新潮社版「電車男」の型式で原本の 2ch ログを印刷すると約5000ページになります。新潮社版ではじつに93%が捨てられているのです。本書は新潮社版(およびその底本となったまとめサイト)が削除した主な記述を列挙し、編集の意図を読み解きます。
新潮社版の刊行を契機として、ネットでは 2ch を中心に「電車男」否定論が噴出しました。著者は新潮社版の分析を通して、それら否定論の根拠をていねいに拾っていきます。しかしむしろ本書を通して浮かび上がるのは、新潮社版が文芸書として周到に編集されている事実です。
「電車男」には通常の文芸書では考えられない量のノイズが残っています。話の展開を阻害するような発言まであります。それらはライブ感を伝えるため選択的に収録されたものなのでした。この絶妙な匙加減が「電車男」の大ヒットを生んだことは間違いありません。
本書は126ページの小さな本で、全ログ収録の CD 付録もありません。
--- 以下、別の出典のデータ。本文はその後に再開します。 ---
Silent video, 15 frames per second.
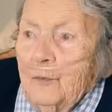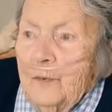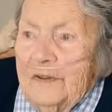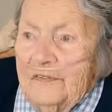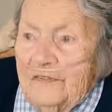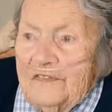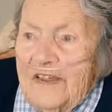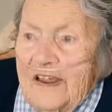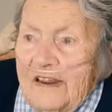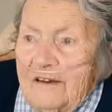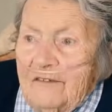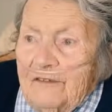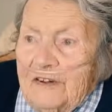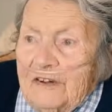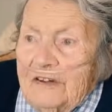with
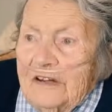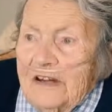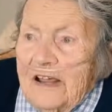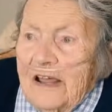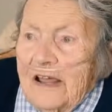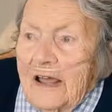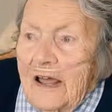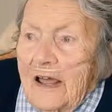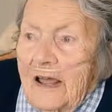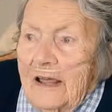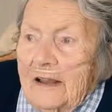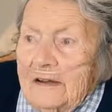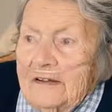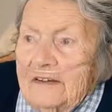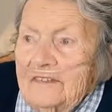David,
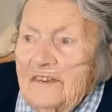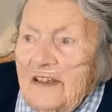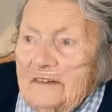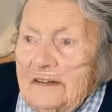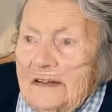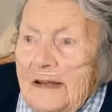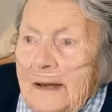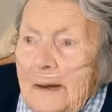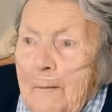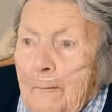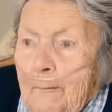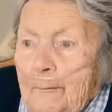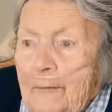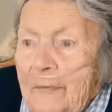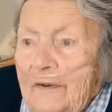and suddenly
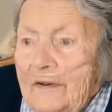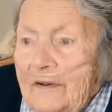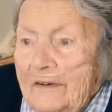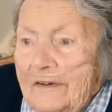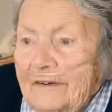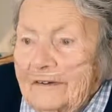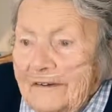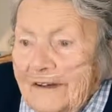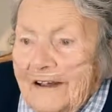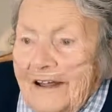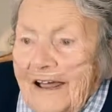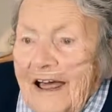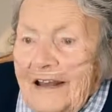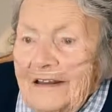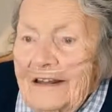
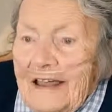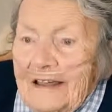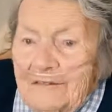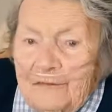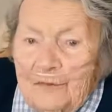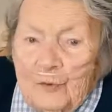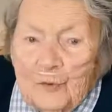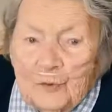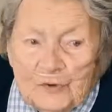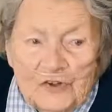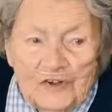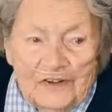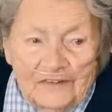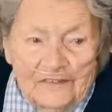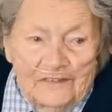life
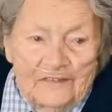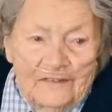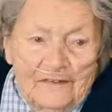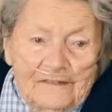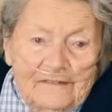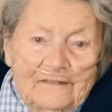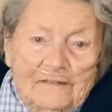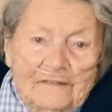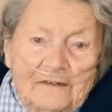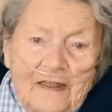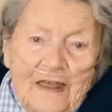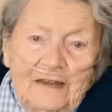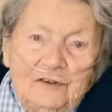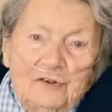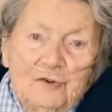alters
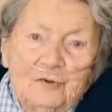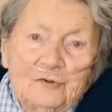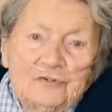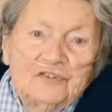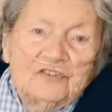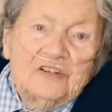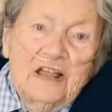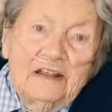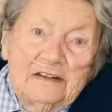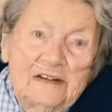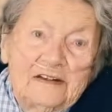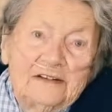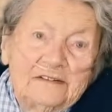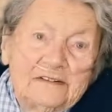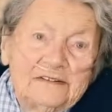and you're
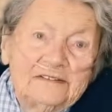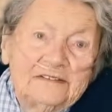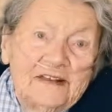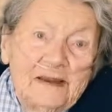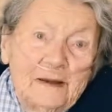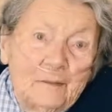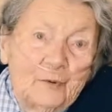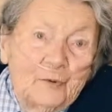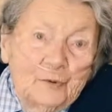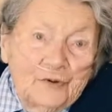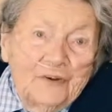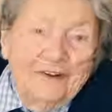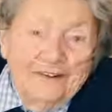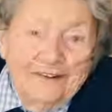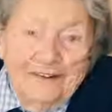slightly disabled.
著者も取捨選択の必要性は認めており、「新潮社版はきれい過ぎるので、物語の不完全さを示す発言をもっと残すべきだった」と主張しているのです。結局、新潮社版と本書の併読により、著者に近い感性を持つ読者の希望は満たされるでしょう。
なお、著者は「善意の書込みで金儲けするな」というネットで最も反復強調された否定論を(当然ながら)重視していません。「電車男」否定論のまとめ本としても読める本書ですが、その点だけは要注意。